この時間をソルダートプレイヤーは、絶対時間とか、煽りタイムなどと呼んでいる。
『そっちの増援は、最速でも10秒掛かるんだよね』
『10秒!? さっき8秒って――騙したのね・・・!!』
到着した2年二人の前に、敗北判定の命理。
彼らを無視して、アイリスは命理に語りかける。――勝負は決したとでも謂わんばかりに。

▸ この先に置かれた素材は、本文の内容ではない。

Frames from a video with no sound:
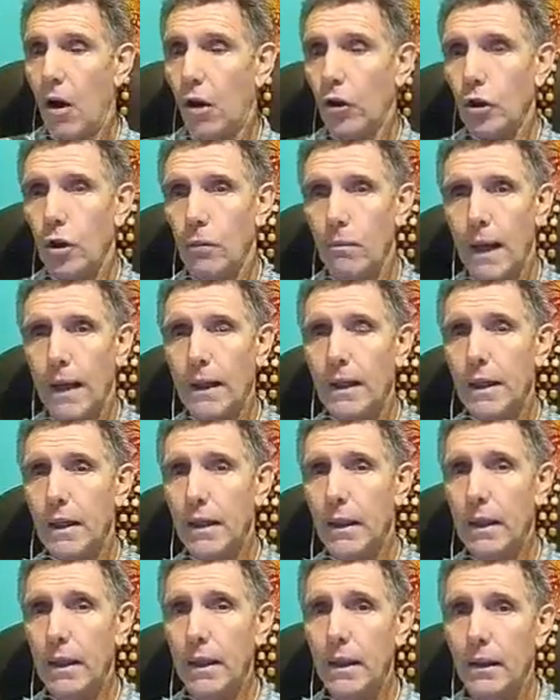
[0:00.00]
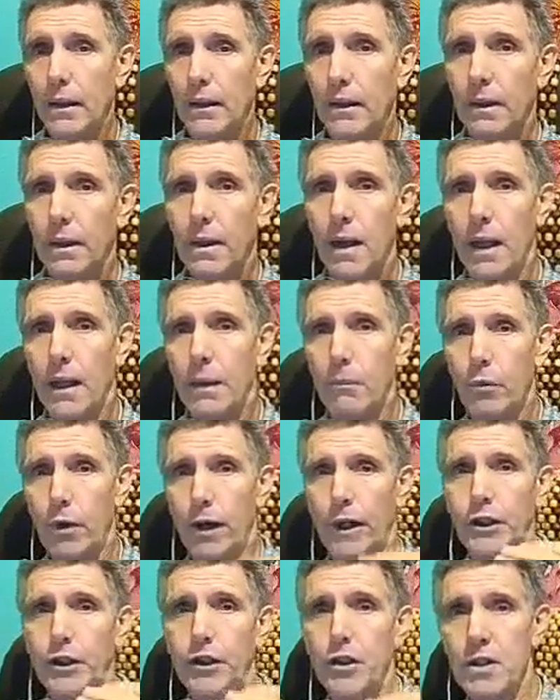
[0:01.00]
automatically
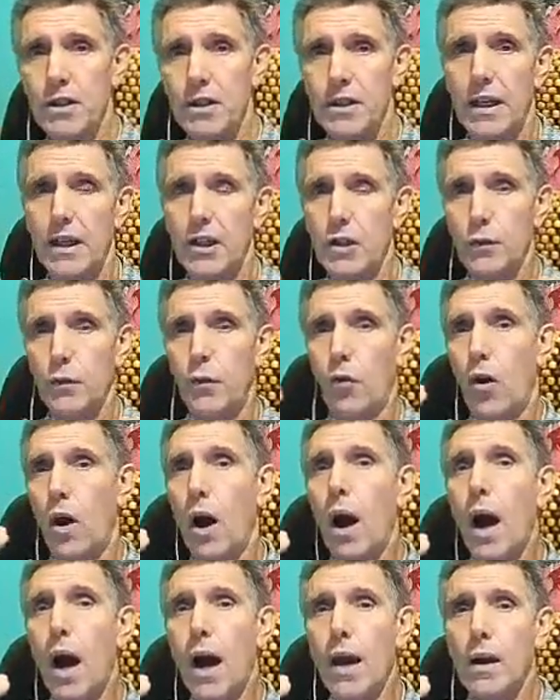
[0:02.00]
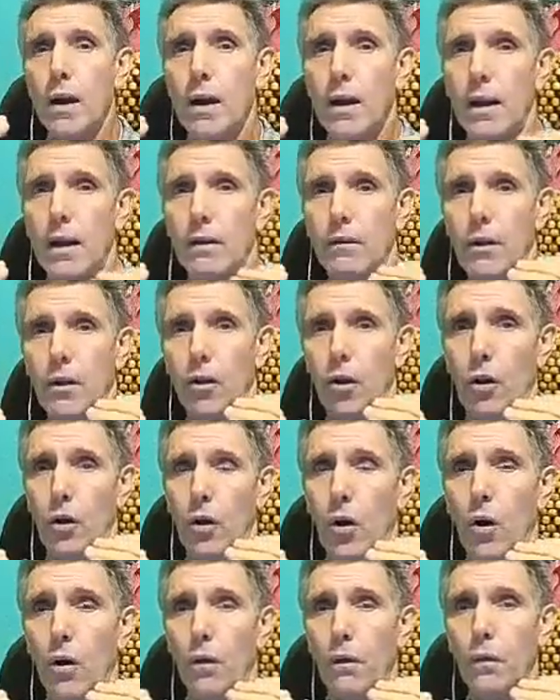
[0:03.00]
calibration sets for higher level
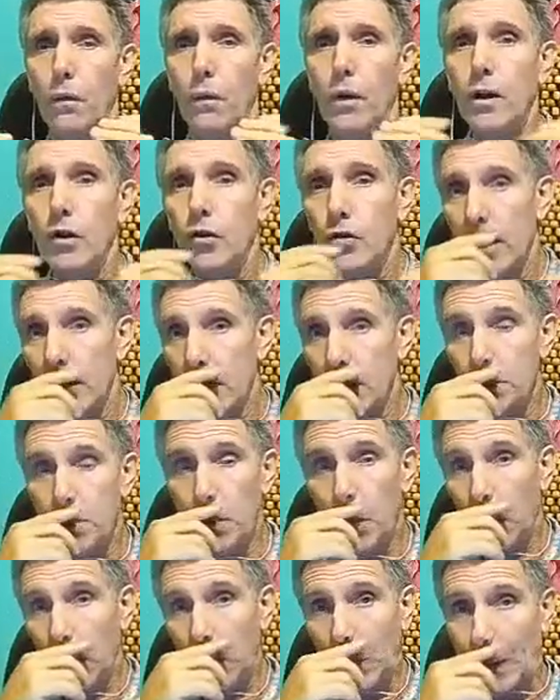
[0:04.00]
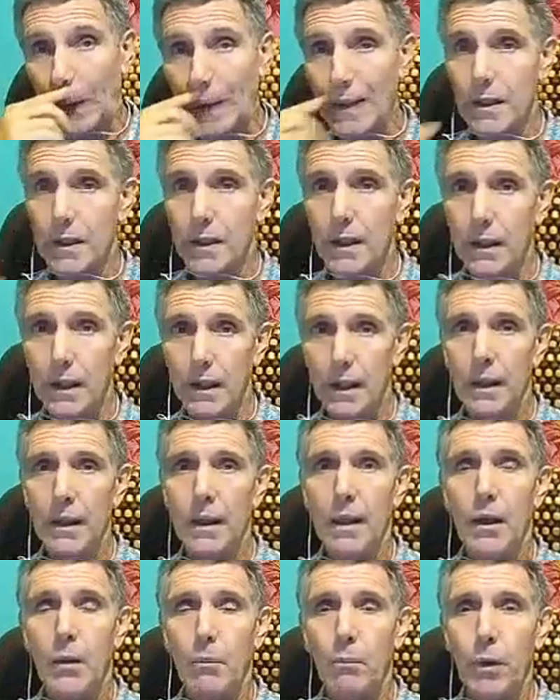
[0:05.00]
of transporters.
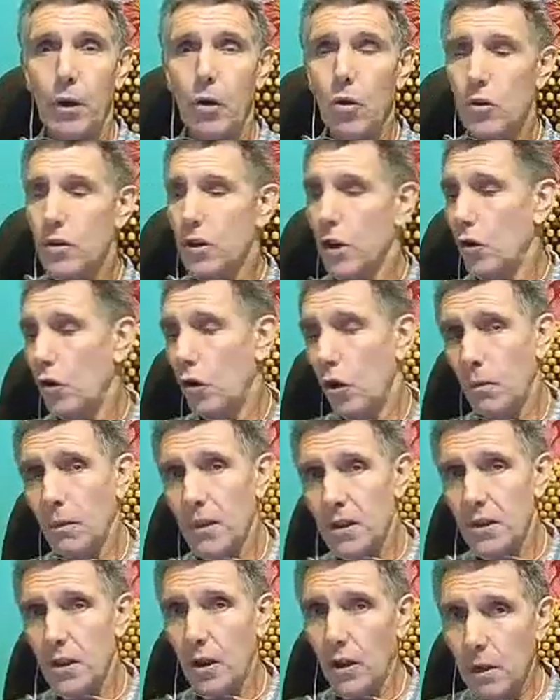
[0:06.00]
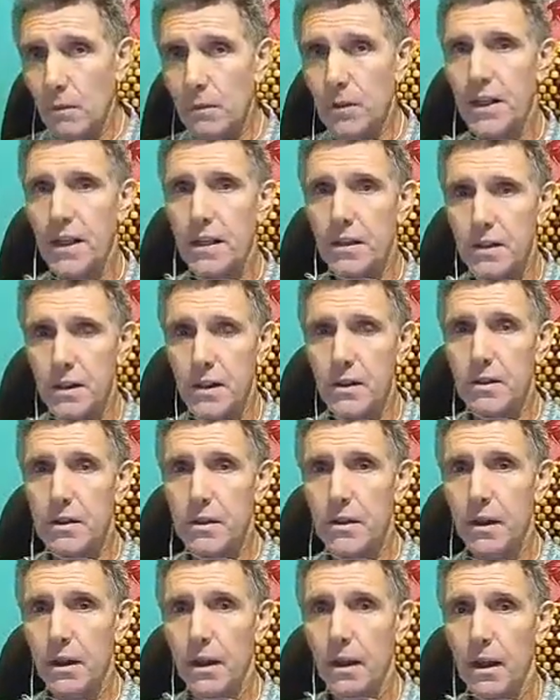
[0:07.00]
Because in normal
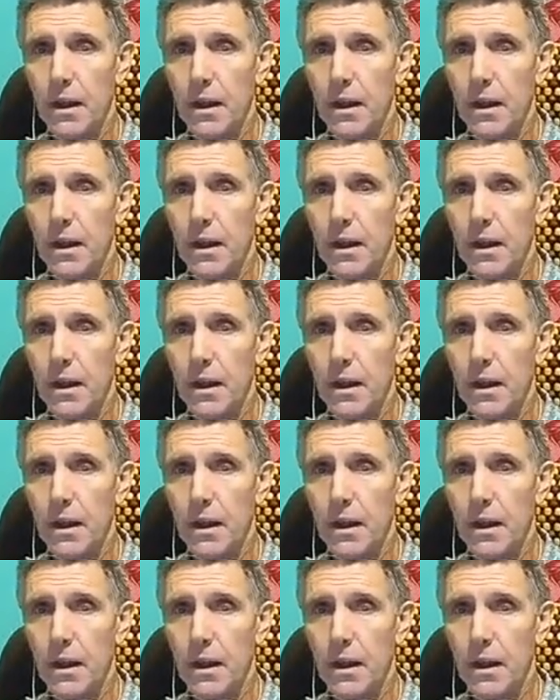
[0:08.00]
circumstances,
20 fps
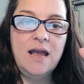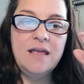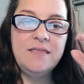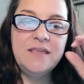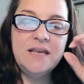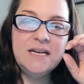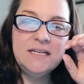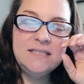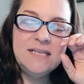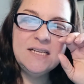
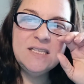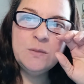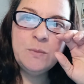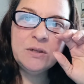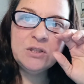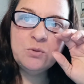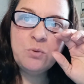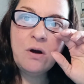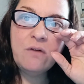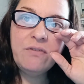And then it takes
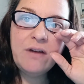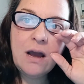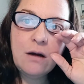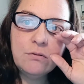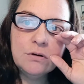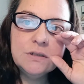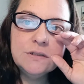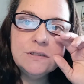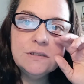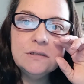about 12
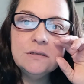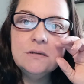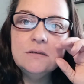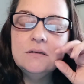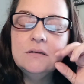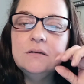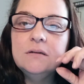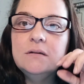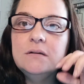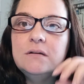hours
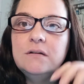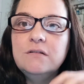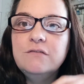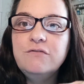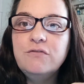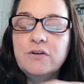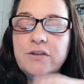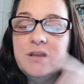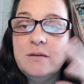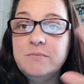
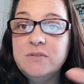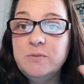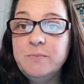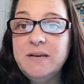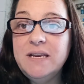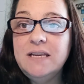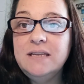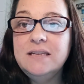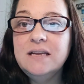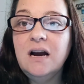for them to
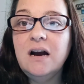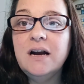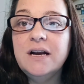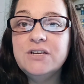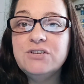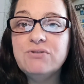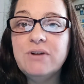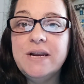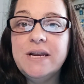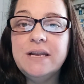be
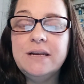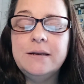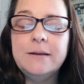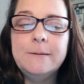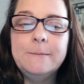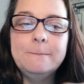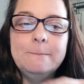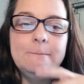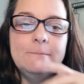dehydrated.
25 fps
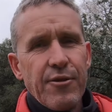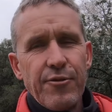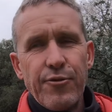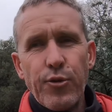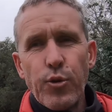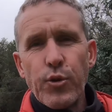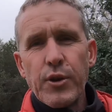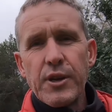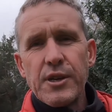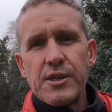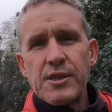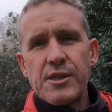
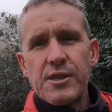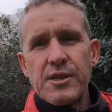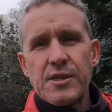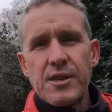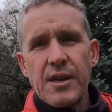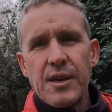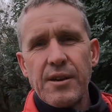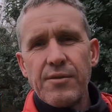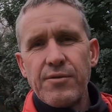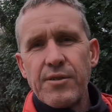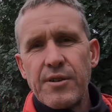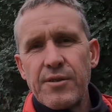
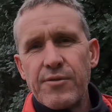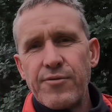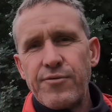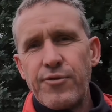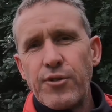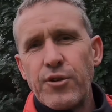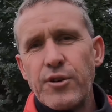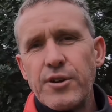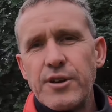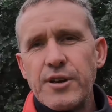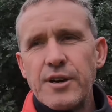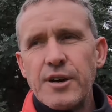
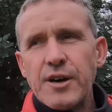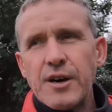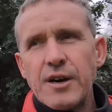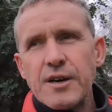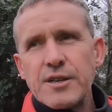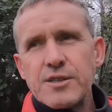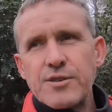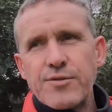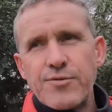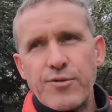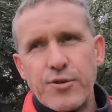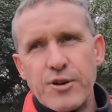47-foot
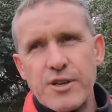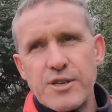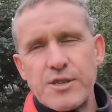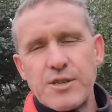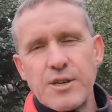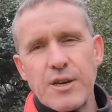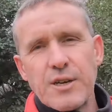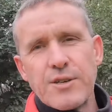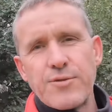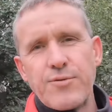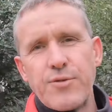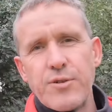yachts,
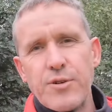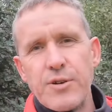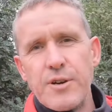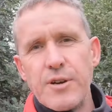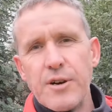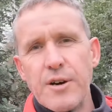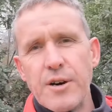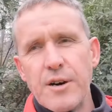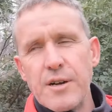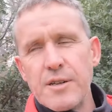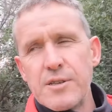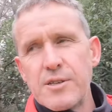46-foot
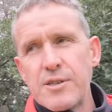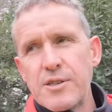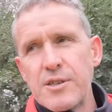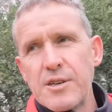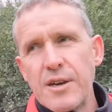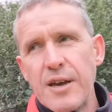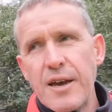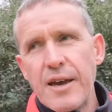yachts,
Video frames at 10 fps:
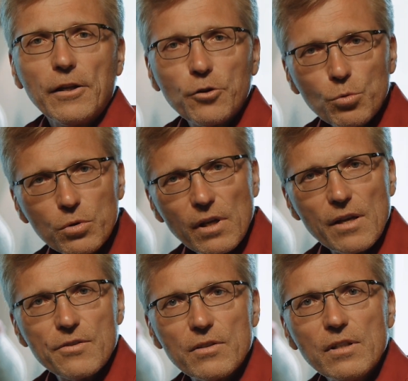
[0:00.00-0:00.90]
by
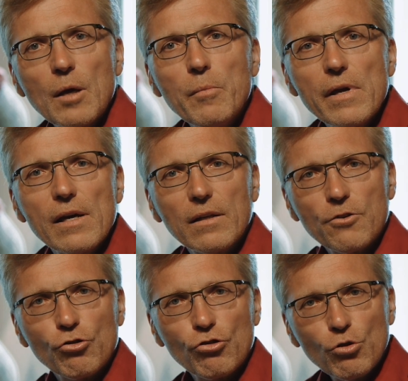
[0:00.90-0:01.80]
rekindling the
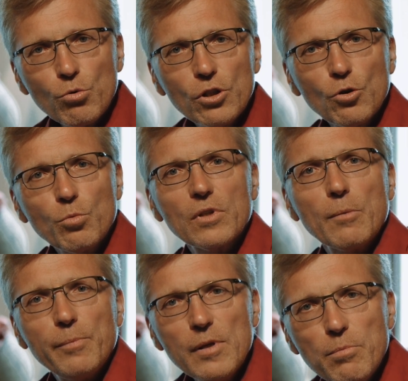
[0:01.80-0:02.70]
study of
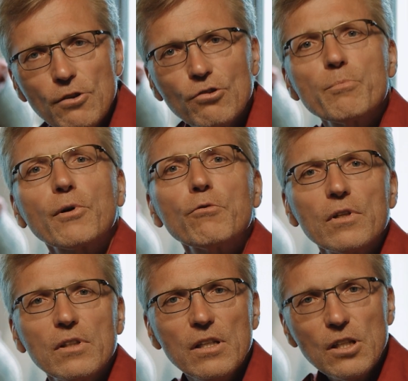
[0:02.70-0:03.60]
biblical
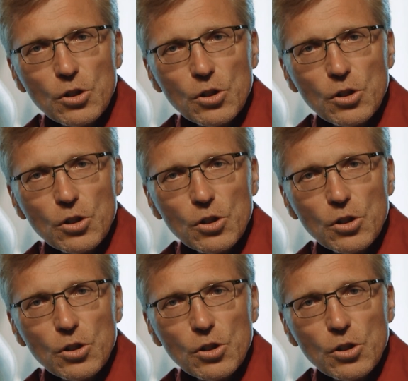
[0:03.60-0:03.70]
prophecy.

『だから言ったじゃん。私を信じちゃ駄目って――戦いはね、正確な情報を得ることが一番大切なの。でないと道順も分からないで目的地に向かうような物だもの。だからこそ不正確な情報を与えるのが一番効率的。戦いはいつだって、初めて行く場所に向かうもの。――なら初めて行く場所に、別の場所への道順を教えられたら、辿り着けないでしょ?』
『ず、ずるくない!?』
『戦力を覆すには、奇襲でもなんでもズルい事しなきゃ』
『卑怯者! アイリスさん、大っ嫌い!!』
『策ってのは根源的に卑怯なものだから、あまり拗ねないで。私は正々堂々で一生懸命な貴女のこと嫌いじゃないよ、命理ちゃん』
2年最強の二人がうなだれる。
『・・・命理』
『間に合わなかったか』
『部長、左へ』
『おう』
アイリスと部長はすぐさま2年二人の斜め後ろに回り込み、包囲する。
2年二人に、背後から残酷な射撃が襲う。